▸ **Problem to work on**: From the data, copy out every line in which the word "with" appears.

▸ **Records to process**:
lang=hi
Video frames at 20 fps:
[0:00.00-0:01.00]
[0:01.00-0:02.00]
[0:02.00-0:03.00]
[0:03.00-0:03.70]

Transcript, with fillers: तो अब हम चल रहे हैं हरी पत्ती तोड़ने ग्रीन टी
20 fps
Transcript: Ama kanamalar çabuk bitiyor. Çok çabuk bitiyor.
--
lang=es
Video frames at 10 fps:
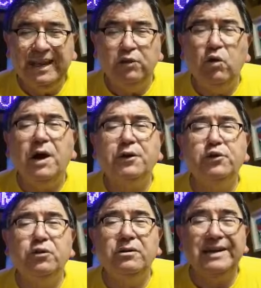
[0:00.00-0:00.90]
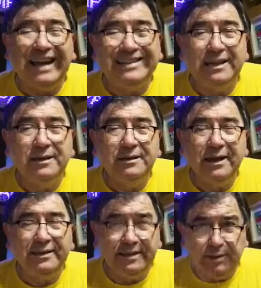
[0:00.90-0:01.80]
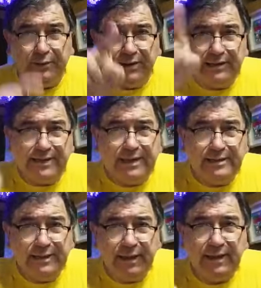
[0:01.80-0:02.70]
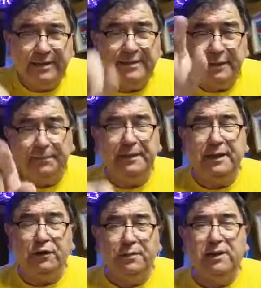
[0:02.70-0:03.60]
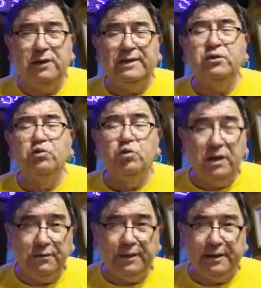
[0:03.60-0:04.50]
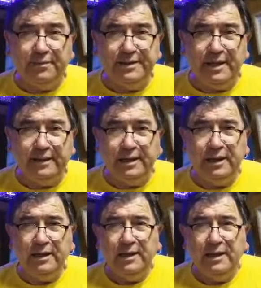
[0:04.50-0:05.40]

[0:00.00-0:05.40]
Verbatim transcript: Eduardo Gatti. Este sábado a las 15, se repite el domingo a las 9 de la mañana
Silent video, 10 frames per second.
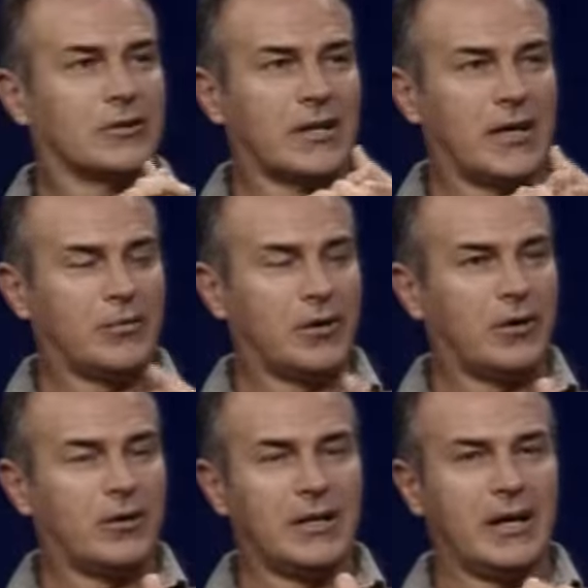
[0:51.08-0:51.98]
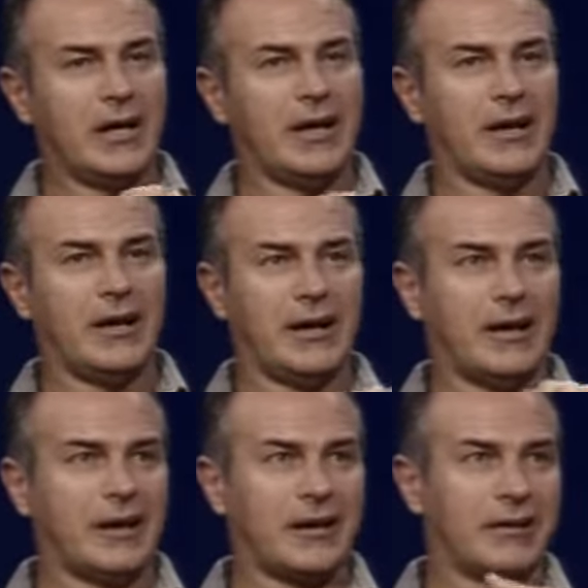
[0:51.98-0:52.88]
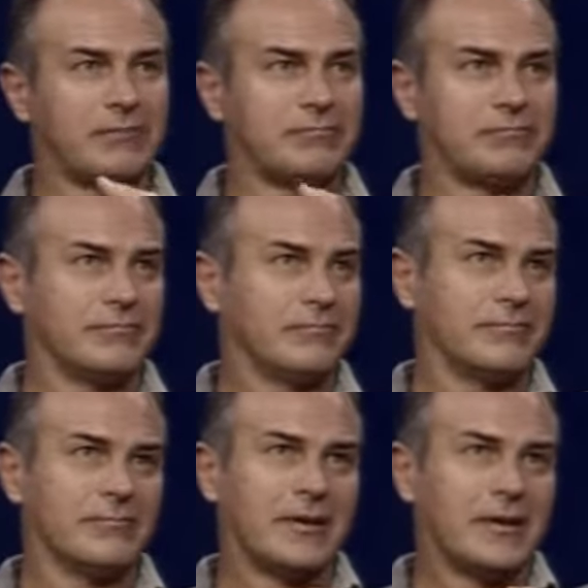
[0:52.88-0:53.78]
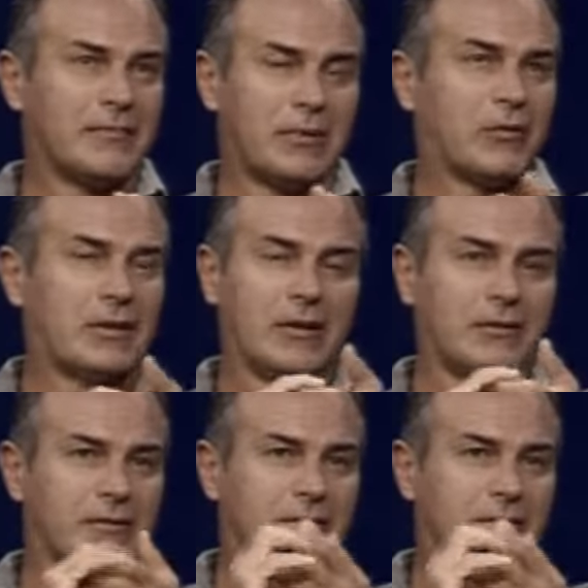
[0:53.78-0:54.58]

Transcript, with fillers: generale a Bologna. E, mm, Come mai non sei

▸ **Answer box**:
Transcript, with fillers: तो अब हम चल रहे हैं हरी पत्ती तोड़ने ग्रीन टी
Transcript, with fillers: generale a Bologna. E, mm, Come mai non sei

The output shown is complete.